Assigned task — What you give back should be exactly the lines from the one with "[3:48.33-3:49.33]" through the final line of the material, pictures removed; please add nothing.

Entries shown —
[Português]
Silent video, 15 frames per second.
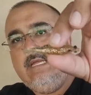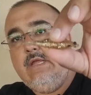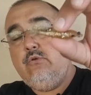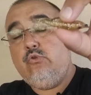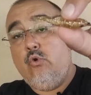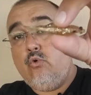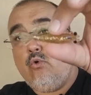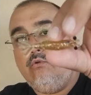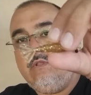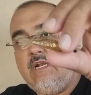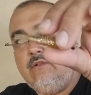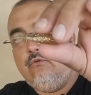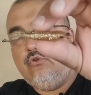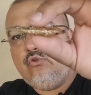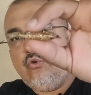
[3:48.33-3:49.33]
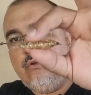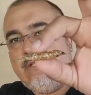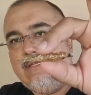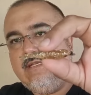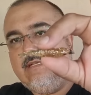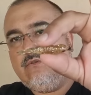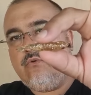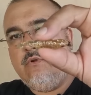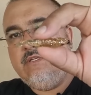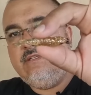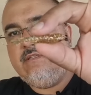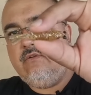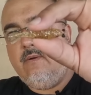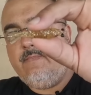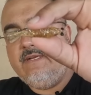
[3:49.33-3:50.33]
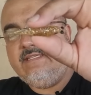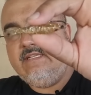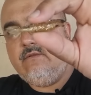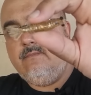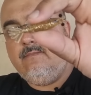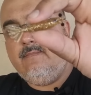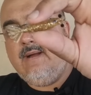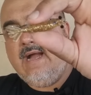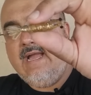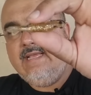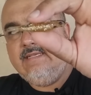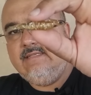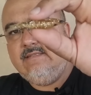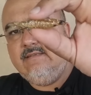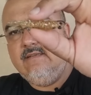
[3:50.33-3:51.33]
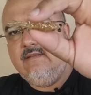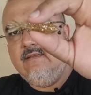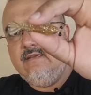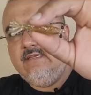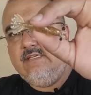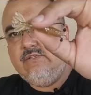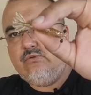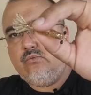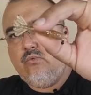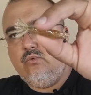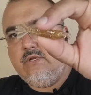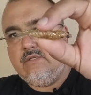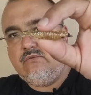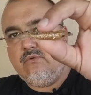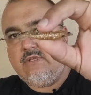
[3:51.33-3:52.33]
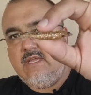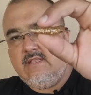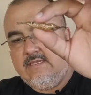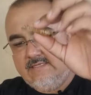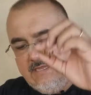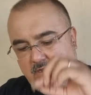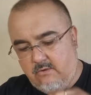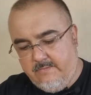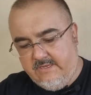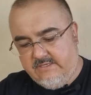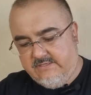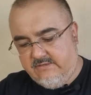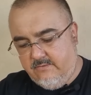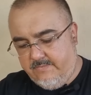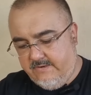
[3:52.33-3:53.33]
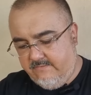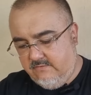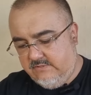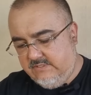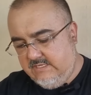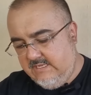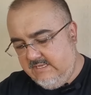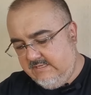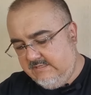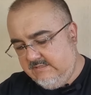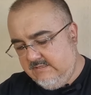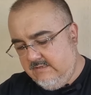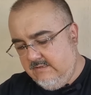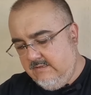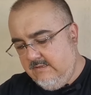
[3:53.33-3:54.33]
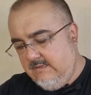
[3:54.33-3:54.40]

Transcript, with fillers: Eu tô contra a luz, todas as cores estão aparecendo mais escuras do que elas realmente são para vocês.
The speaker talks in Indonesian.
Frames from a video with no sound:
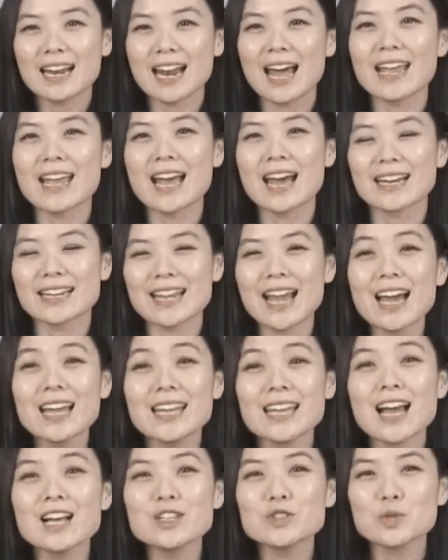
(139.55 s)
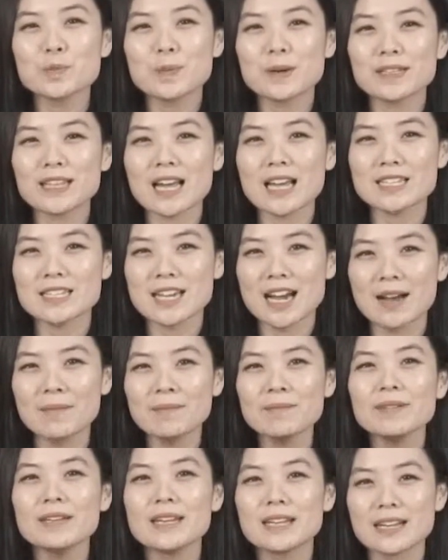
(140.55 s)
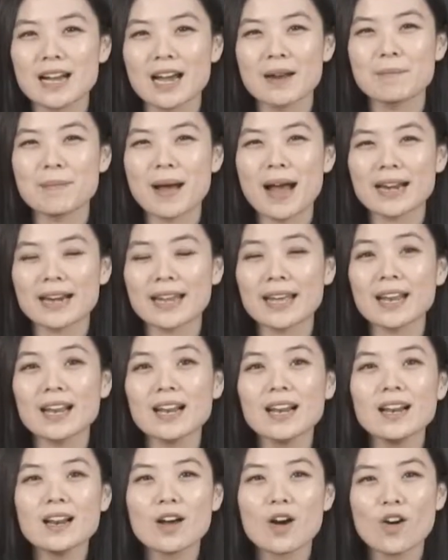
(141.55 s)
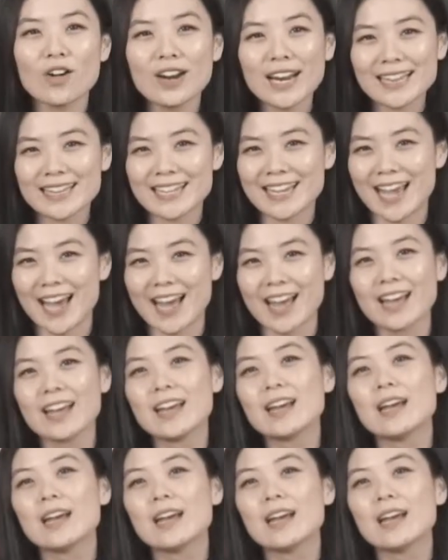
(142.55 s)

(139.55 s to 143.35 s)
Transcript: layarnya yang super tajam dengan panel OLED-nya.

Output for this exercise —
[3:48.33-3:49.33]
[3:49.33-3:50.33]
[3:50.33-3:51.33]
[3:51.33-3:52.33]
[3:52.33-3:53.33]
[3:53.33-3:54.33]
[3:54.33-3:54.40]

Transcript, with fillers: Eu tô contra a luz, todas as cores estão aparecendo mais escuras do que elas realmente são para vocês.
The speaker talks in Indonesian.
Frames from a video with no sound:
(139.55 s)
(140.55 s)
(141.55 s)
(142.55 s)

(139.55 s to 143.35 s)
Transcript: layarnya yang super tajam dengan panel OLED-nya.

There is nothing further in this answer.